## YOUR TASK
Give back the full listing exactly as it appears below.

## GIVEN DATA
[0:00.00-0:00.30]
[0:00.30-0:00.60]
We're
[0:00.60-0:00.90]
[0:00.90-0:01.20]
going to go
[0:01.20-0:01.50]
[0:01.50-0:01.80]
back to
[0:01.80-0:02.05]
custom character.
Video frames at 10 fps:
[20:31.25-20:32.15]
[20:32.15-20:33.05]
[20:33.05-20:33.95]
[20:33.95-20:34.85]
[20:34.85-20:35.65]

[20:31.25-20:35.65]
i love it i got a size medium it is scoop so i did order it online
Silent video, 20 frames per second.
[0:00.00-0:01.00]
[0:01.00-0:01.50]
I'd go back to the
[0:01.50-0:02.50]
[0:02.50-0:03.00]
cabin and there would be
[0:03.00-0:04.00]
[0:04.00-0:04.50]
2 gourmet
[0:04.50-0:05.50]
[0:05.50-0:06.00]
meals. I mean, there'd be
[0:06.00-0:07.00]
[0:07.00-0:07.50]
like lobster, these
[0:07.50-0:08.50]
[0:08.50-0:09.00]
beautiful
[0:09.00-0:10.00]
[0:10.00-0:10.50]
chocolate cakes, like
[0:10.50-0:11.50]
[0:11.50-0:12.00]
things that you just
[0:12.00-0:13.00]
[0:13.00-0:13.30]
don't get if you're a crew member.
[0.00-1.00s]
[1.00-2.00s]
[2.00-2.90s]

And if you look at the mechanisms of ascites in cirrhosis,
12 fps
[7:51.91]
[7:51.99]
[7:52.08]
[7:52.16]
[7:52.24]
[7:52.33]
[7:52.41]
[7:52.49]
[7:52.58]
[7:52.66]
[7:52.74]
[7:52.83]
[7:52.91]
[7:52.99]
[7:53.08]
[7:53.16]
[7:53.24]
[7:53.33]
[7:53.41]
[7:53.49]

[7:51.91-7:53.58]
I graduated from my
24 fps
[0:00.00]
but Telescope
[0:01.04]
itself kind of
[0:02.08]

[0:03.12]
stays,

## REPLY
[0:00.00-0:00.30]
[0:00.30-0:00.60]
We're
[0:00.60-0:00.90]
[0:00.90-0:01.20]
going to go
[0:01.20-0:01.50]
[0:01.50-0:01.80]
back to
[0:01.80-0:02.05]
custom character.
Video frames at 10 fps:
[20:31.25-20:32.15]
[20:32.15-20:33.05]
[20:33.05-20:33.95]
[20:33.95-20:34.85]
[20:34.85-20:35.65]

[20:31.25-20:35.65]
i love it i got a size medium it is scoop so i did order it online
Silent video, 20 frames per second.
[0:00.00-0:01.00]
[0:01.00-0:01.50]
I'd go back to the
[0:01.50-0:02.50]
[0:02.50-0:03.00]
cabin and there would be
[0:03.00-0:04.00]
[0:04.00-0:04.50]
2 gourmet
[0:04.50-0:05.50]
[0:05.50-0:06.00]
meals. I mean, there'd be
[0:06.00-0:07.00]
[0:07.00-0:07.50]
like lobster, these
[0:07.50-0:08.50]
[0:08.50-0:09.00]
beautiful
[0:09.00-0:10.00]
[0:10.00-0:10.50]
chocolate cakes, like
[0:10.50-0:11.50]
[0:11.50-0:12.00]
things that you just
[0:12.00-0:13.00]
[0:13.00-0:13.30]
don't get if you're a crew member.
[0.00-1.00s]
[1.00-2.00s]
[2.00-2.90s]

And if you look at the mechanisms of ascites in cirrhosis,
12 fps
[7:51.91]
[7:51.99]
[7:52.08]
[7:52.16]
[7:52.24]
[7:52.33]
[7:52.41]
[7:52.49]
[7:52.58]
[7:52.66]
[7:52.74]
[7:52.83]
[7:52.91]
[7:52.99]
[7:53.08]
[7:53.16]
[7:53.24]
[7:53.33]
[7:53.41]
[7:53.49]

[7:51.91-7:53.58]
I graduated from my
24 fps
[0:00.00]
but Telescope
[0:01.04]
itself kind of
[0:02.08]

[0:03.12]
stays,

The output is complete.